Fewer particles deposit during exhalation than during inhalation, as shown in Fig. 4 for \(3\mu \hbox {m}\) diameter particles. Similar deposition percentages are seen for the left superior and right superior lobes in the child and adult models; particles preferentially deposit more in the right superior lobe in the infant model. Deposition percentage in the 3D geometry is reversely correlated with age. Only 11.8% of the \(3\mu m\) particles are exhaled from the infant, whereas 27.5% and 32.7% of the particles are exhaled back into the environment from the child and adult models, respectively (Fig. 4).

Figure 4

Whole lung deposition percentages (for 3 \(\upmu\)m diameter particles) for the infant (A), child (B), and adult (C) airways. The 3D geometry as well as the five lobes are highlighted, with expiration represented with the lighter shades. The percentage of particles exhaled out of the lungs are also shown for each of the age groups.

Central airway deposition

Particle deposition (3 \(\mu \hbox {m}\)) locations for each subjects are shown in Fig. 5 at the end of inhalation (first row, showing both lobar and main bifurcations deposition percentages) and at the end of exhalation (bottom row). Note, the numbers presented in the first row are showing the regional deposition with respect to the total deposition within the 3D model during inhalation. High variability can be seen between and within all subjects. For example, 37% of the deposited particles landed on the 3D portion of the left inferior lobe of the infant subject, while deposition in the child and adult models are 21% and 53%, respectively. Numbers in Fig. 5D–F show the percentage of particles that deposited within the 3D geometry with respect to the total particles entering the model throughout each lobe during exhalation. For instance, only 4.1% of the particles that re-entered the 3D geometry during exhalation deposited within the 3D geometry. As highlighted in Fig. 5 most of the particles deposit in the direction of gravity and near the bifurcations regions during inspiration. In contrast, we observe regions of high deposition concentrations downstream of the bifurcation regions (relative to the flow direction), where two daughter branches feed into the parent branch during exhalation. Particle deposition during exhalation and its correlation with the flow field (e.g. helicity³³ and wall shear stress divergence⁴³) has been shown previously in healthy adults.

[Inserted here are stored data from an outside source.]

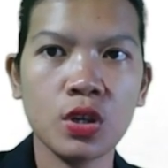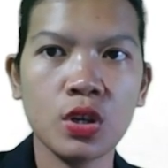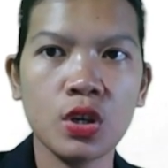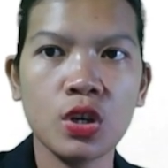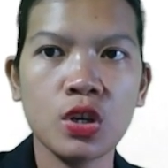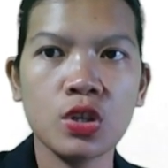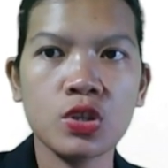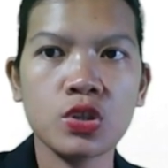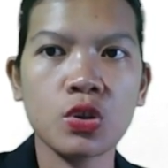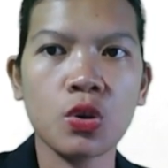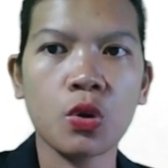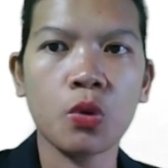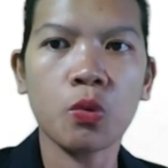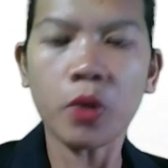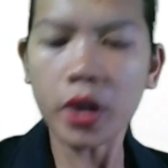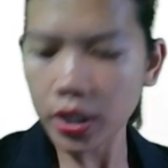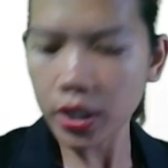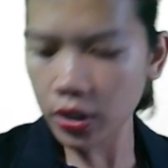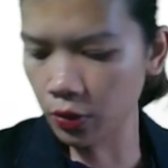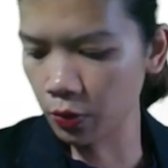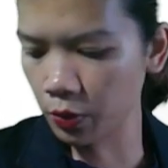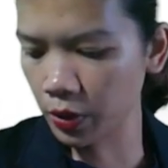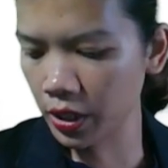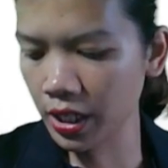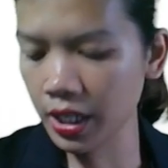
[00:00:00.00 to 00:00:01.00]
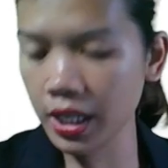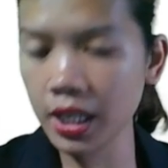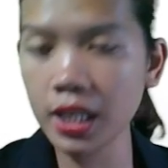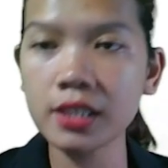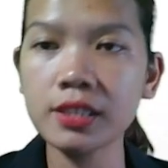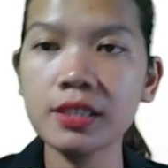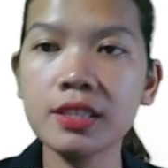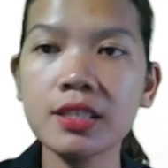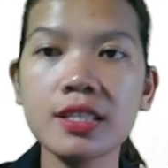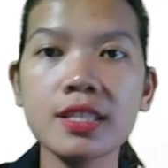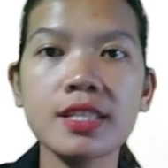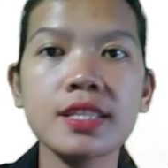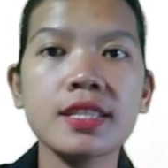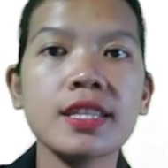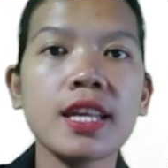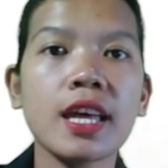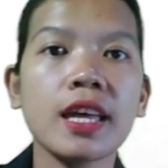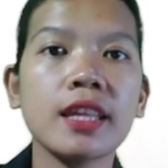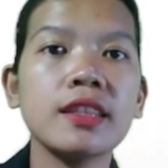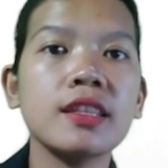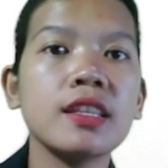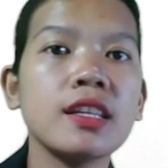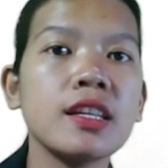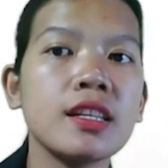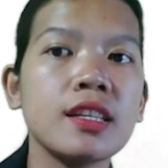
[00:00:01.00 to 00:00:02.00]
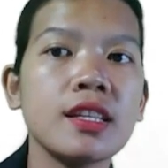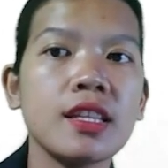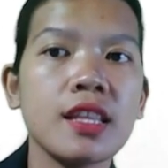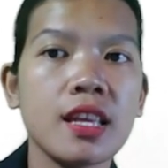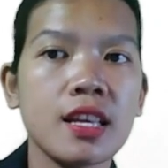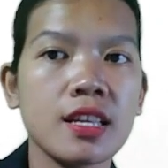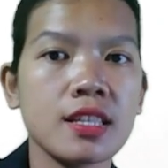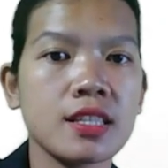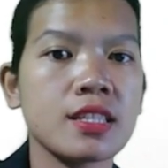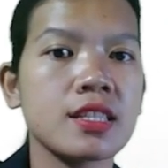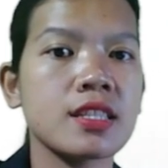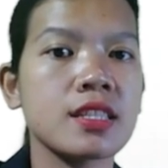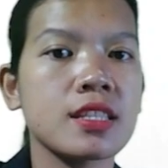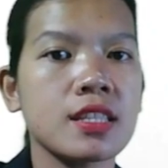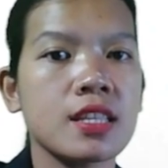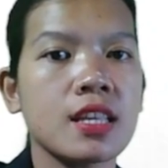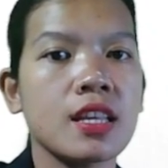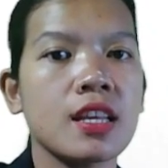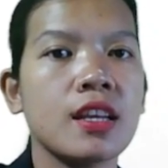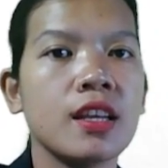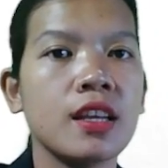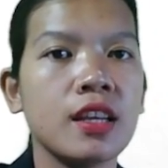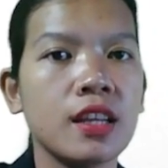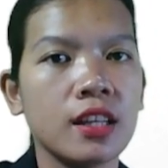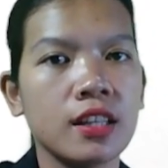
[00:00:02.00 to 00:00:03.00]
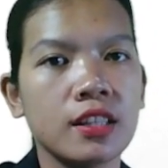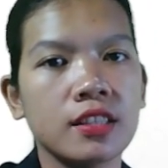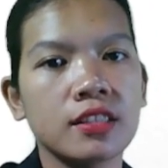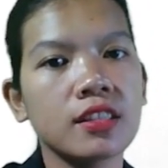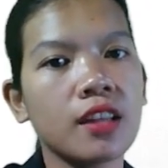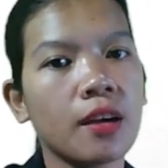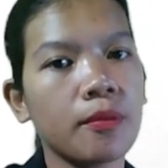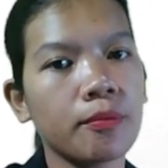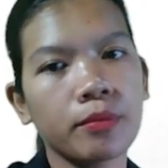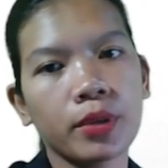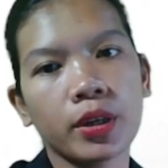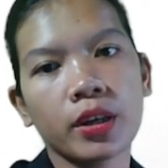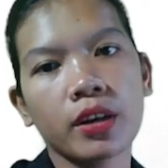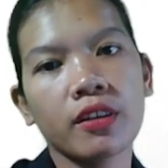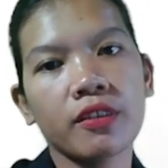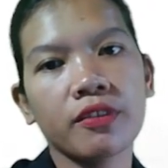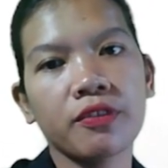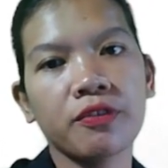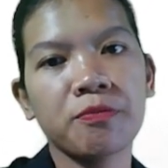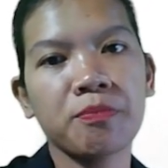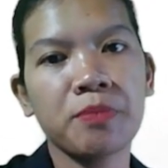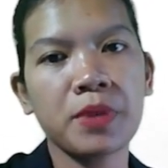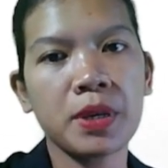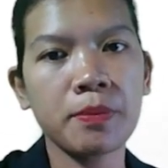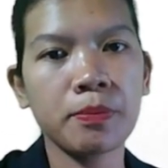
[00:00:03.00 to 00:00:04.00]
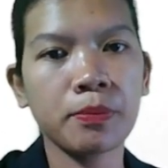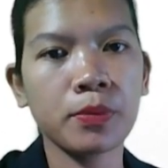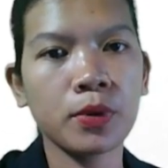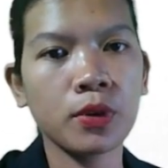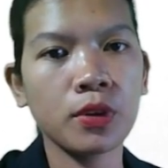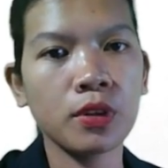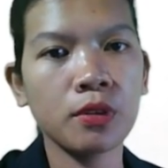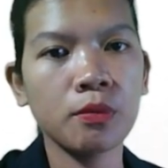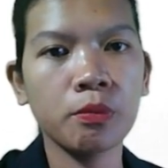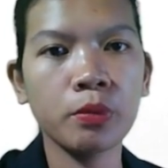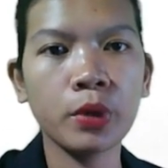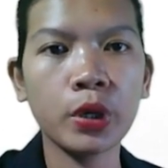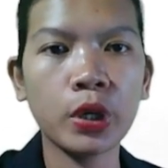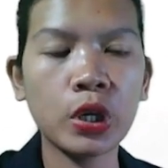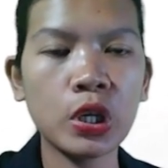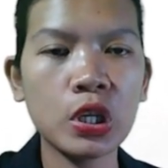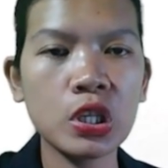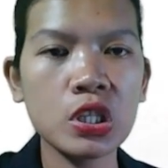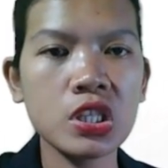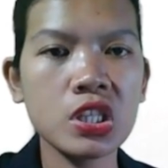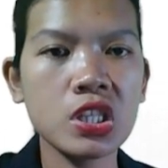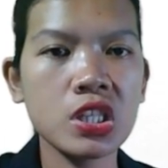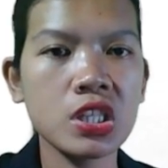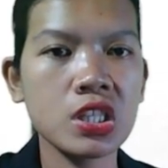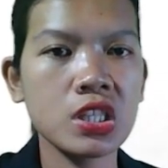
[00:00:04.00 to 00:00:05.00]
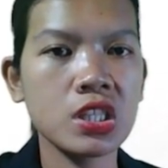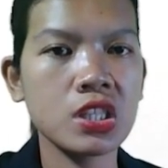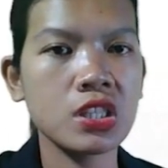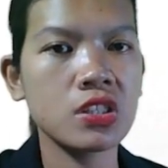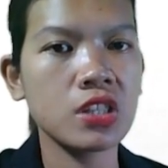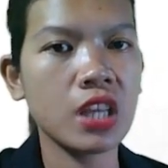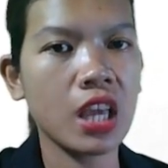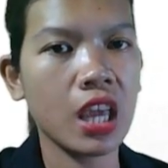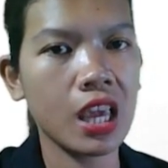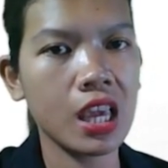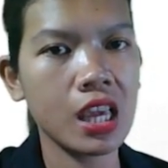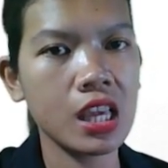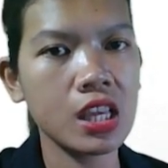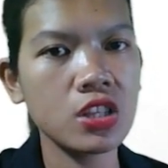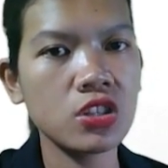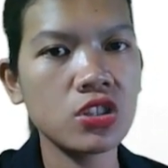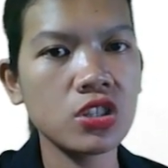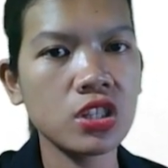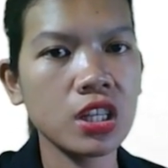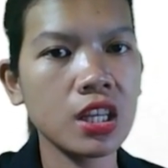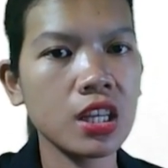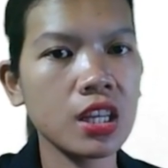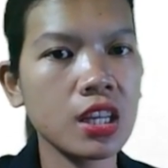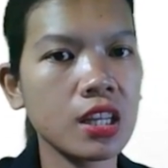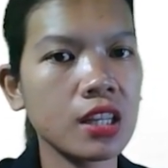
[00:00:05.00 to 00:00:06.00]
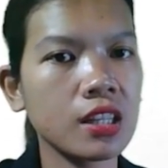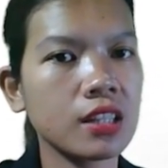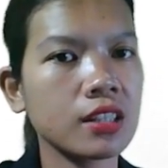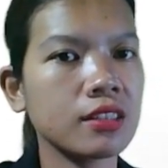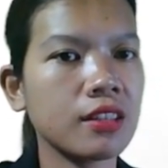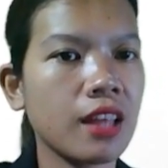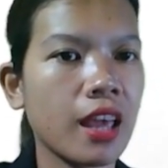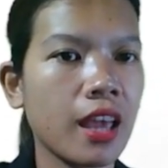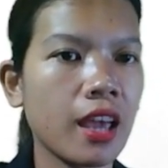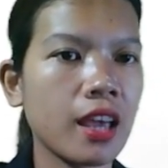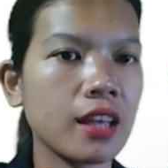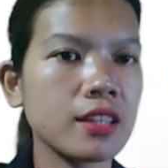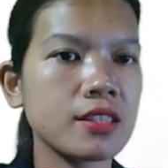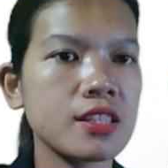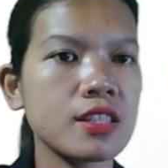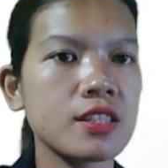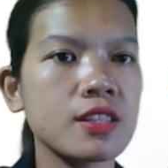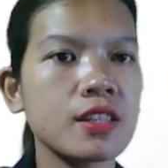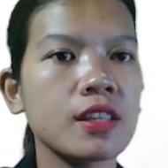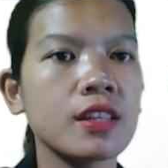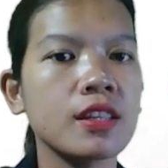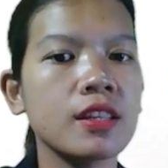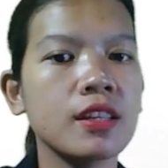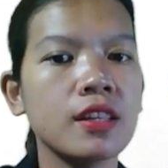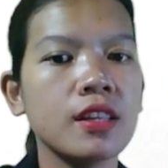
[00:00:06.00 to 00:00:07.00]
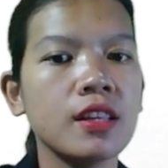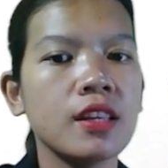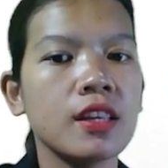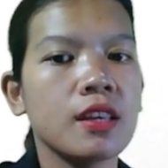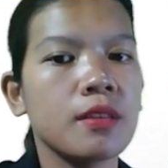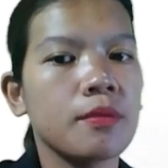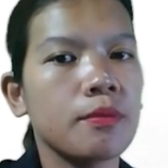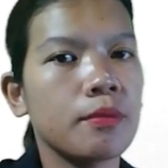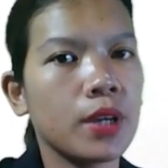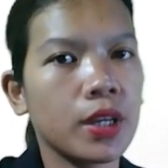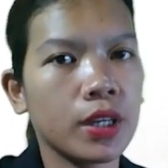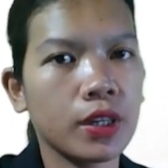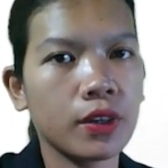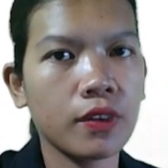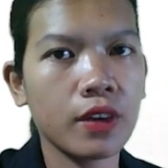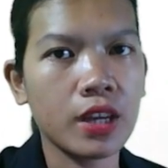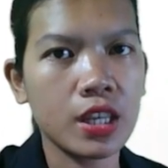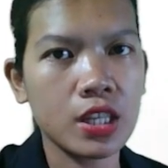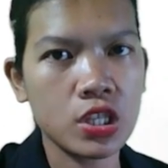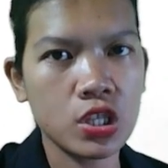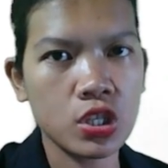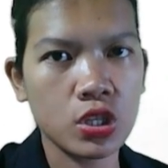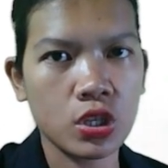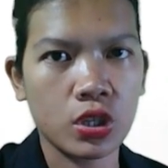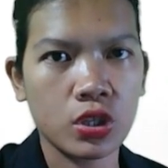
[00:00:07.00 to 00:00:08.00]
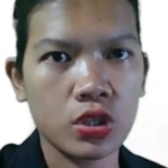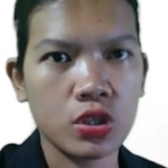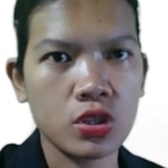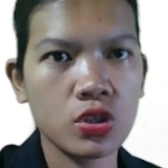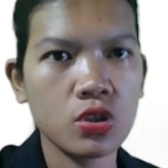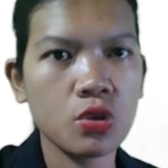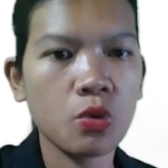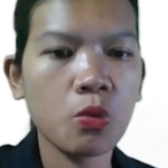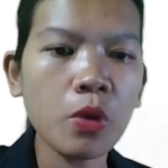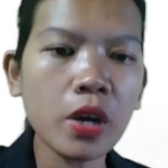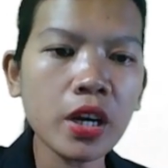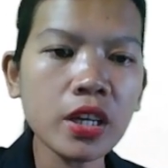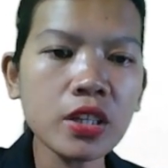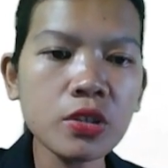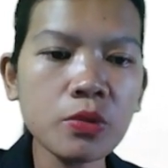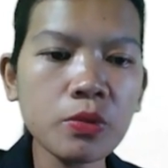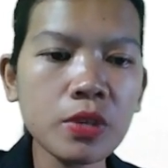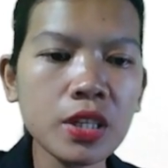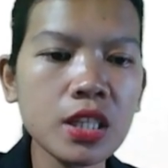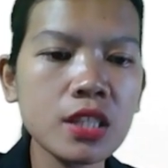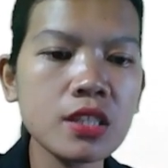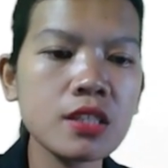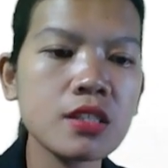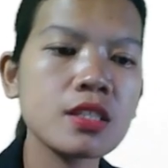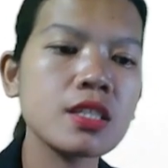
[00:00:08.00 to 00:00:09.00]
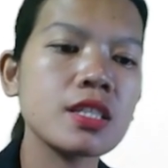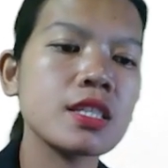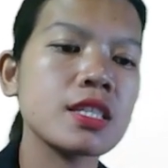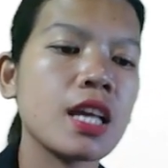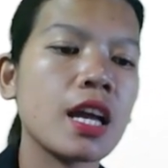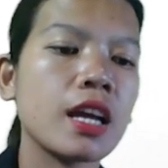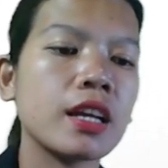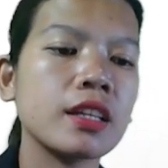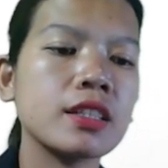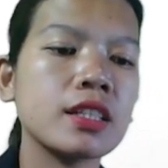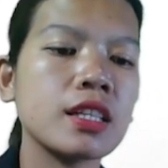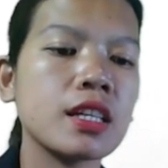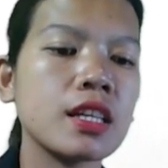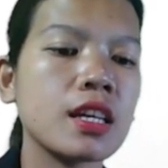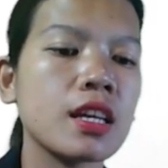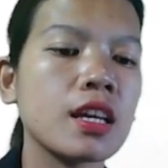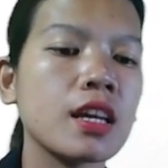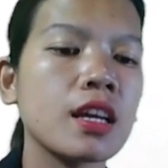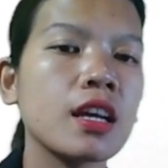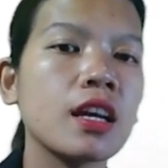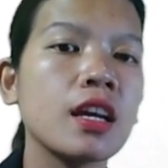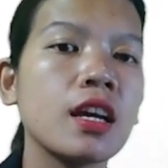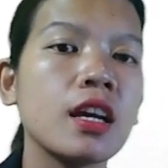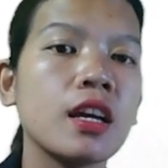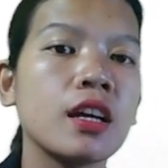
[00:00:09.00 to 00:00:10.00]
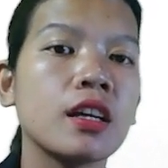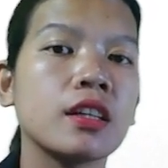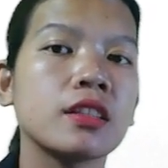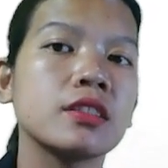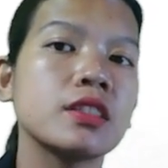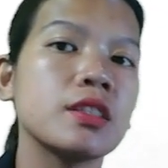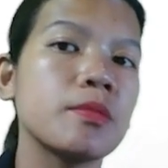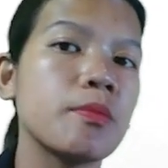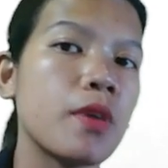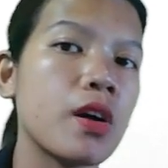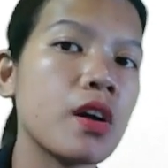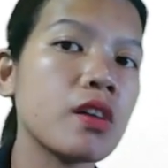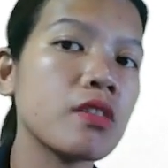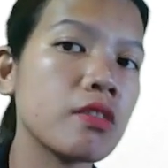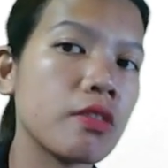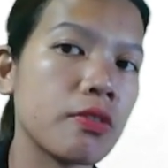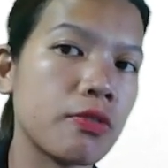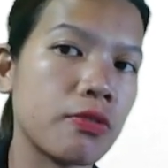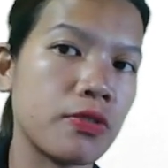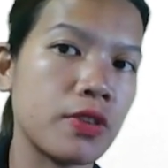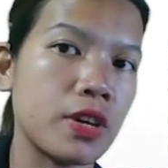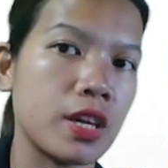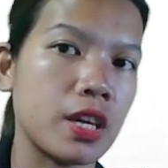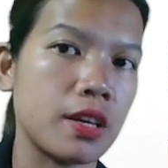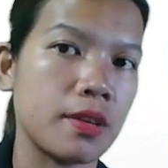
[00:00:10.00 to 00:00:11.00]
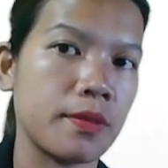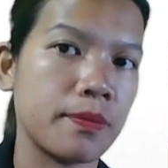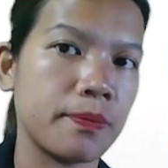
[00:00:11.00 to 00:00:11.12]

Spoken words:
So why do we need to study this number of people, births, aging, deaths, migration? So why do we need to study demography?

A substantial amount of particles deposit at the bifurcation regions located at the junction between the inferior and superior left lobe, especially for the child (14.9%), and less so for the infant (7.1%). These percentages are relative to the percent deposition in the 3D model for inhalation. Deposition for this carina is minimal for the adult, with the most deposition occurring at the bifurcation leading to the right middle lobe (3.7%). Note, the bifurcation angles (angle between the two daughter branches) are: \(61^{\circ }\), \(73^{\circ }\), and \(83^{\circ }\) and the daughter to parent diameters area ratios are: 0.67, 0.78, and 0.77 for the infant, child, and adult, respectively.

Figure 5

Deposited particle locations for infant (panels A,D), child (panels B,E), and adult (panels C,F) for the 3 \(\upmu\)m diameter particles. Panels (A–C) highlight deposited hotspots for inspiration, where the values represent the regional deposition percentage (based on the number of particles depositing during inhalation only). Hotspots for expiration are shown in panels (D–F); the particles are color coded based on the lobe that they originated from. Presented values (panels D–F) are the percent of deposited particles, calculated from the number of particles released back into the 3D model (not total deposition percentages).

Element concentrations (NP) for inhalation and exhalation together are shown for the three particle sizes for the infant, child, and adult in Fig. 6. Larger values of NP indicate more deposition relative to the element’s surface area. These figures show a more quantitative measure of deposition hotspots than in Fig. 5 (exhalation and inhalation together) for all sizes of particles and highlight that deposition concentration is highest at the bifurcation regions for all three sizes of particles and the three subjects. Particle concentrations are higher on the left inferior lobe of the child as showed in Fig. 6E and supported by Fig. 5B. Particles typically deposit in the gravitational direction, particularly for the larger particle diameters as shown in the inset figures. Regions of high deposition concentration (\(NP > 10\)) cover a relatively larger surface area in the infant compared to the other subjects. Deposited lobar concentrations on \(\Omega _{3D}\) for each particle size is provided within the supplementary materials.

Figure 6

Deposited particle element concentrations (\(NP=\frac{N_e \sum _T}{N_T \sum _e}\)) for the infant model (panel A–C), for the child model (panel D–F), and for the adult model (panel G–I) for \(d_p =\) 1 \(\upmu\)m, 3 \(\upmu\)m, and 5 \(\upmu\)m (inspiration and expiration are plotted together). NP is unit-less.

Discussion

Despite the fact that infants and children are more susceptible to aerosol particles than adults, there are few studies that focus on total and regional particle deposition in their lungs. The majority of prescribed inhaler devices and drug formulations are designed based on experimental studies in adults or older children^1,18,23. However, young children and infants have lungs that are smaller than their adult counterparts, with the size depending on the age, height, and sex of the child⁴⁴. As shown in Oakes et al.³⁴ the small airway dimensions, compared to adult lungs (trachea cross sectional area of the infant is \(7\%\) of the adult lung), lead to faster airflow speeds through their airways, which will impact total and regional particle deposition.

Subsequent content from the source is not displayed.